L'ufficiale, sposato con due figli, è scomparso il 28 giugno dopo aver detto che andava a pranzo. Il suo corpo trovata a pochei metri dall'auto in una zona isolata di campagna

Nicosia - Il diplomatico americano Thomas Mooney scomparso il 28 giugno scorso, è stato trovato morto in un’area ruale a ovest della capitale: lo riferisce la radio di Stato di Cipro, CyBc, citando fonti della polizia. Mooney (al centro nella foto, fra il generale dei marines Jensen e il sottosegretario Condoleeza Rice), era un tenente colonello assegnato all’Ambasciata americana, è stato trovato morto nell’area di Lefka, circa 45 chilometri a ovest della capitale cipriota Nicosia. Era scomparso giovedì scorso.
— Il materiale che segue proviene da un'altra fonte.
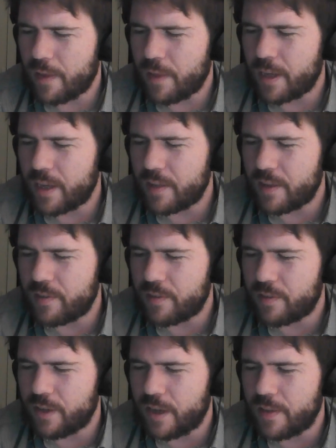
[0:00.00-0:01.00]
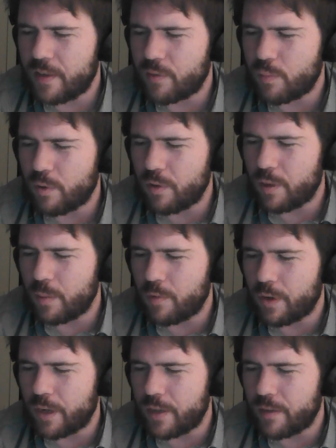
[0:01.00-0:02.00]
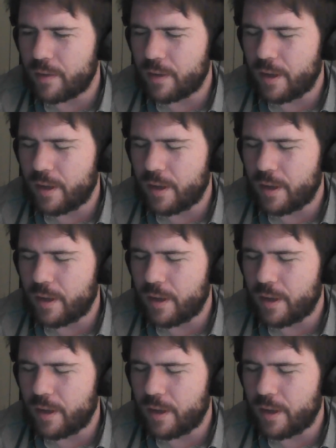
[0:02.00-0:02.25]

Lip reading: think in this world that we're in,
Secondo la polizia stava guidando una Chevrolet Saloon nera con targa diplomatica.

Il corpo senza vita del diplomatico di base a Nicosia, è stato ritrovato in un luogo isolato a ovest della capitale. Secondo l’emittente cipriota privata Sigma, il cadavere è stato ritrovato a pochi metri dall’auto del diplomatico, in un’area boschiva fuori dalla capitale. Per ora l’ambasciata non ha confermato che si tratta del corpo di Thomas Mooney. Ieri la polizia cipriota aveva affermato di essere alla ricerca del diplomatico scomparso in collaborazione con l’ambasciata americana. Sposato con bimbi, Mooney, 45 anni, è stato visto l’ultima volta mentre lasciava l’ambasciata statunitense venerdì 28 giugno all’ora di pranzo a bordo dell’auto. Da quel giorno il suo cellulare era spento. L’ambasciata degli Stati Uniti ha informato la polizia della scomparsa di Mooney dopo che le sue ricerche erano fallite. Il diplomatico si trovava da un anno a Cipro, per la sua seconda missione sull’isola del Mediterraneo.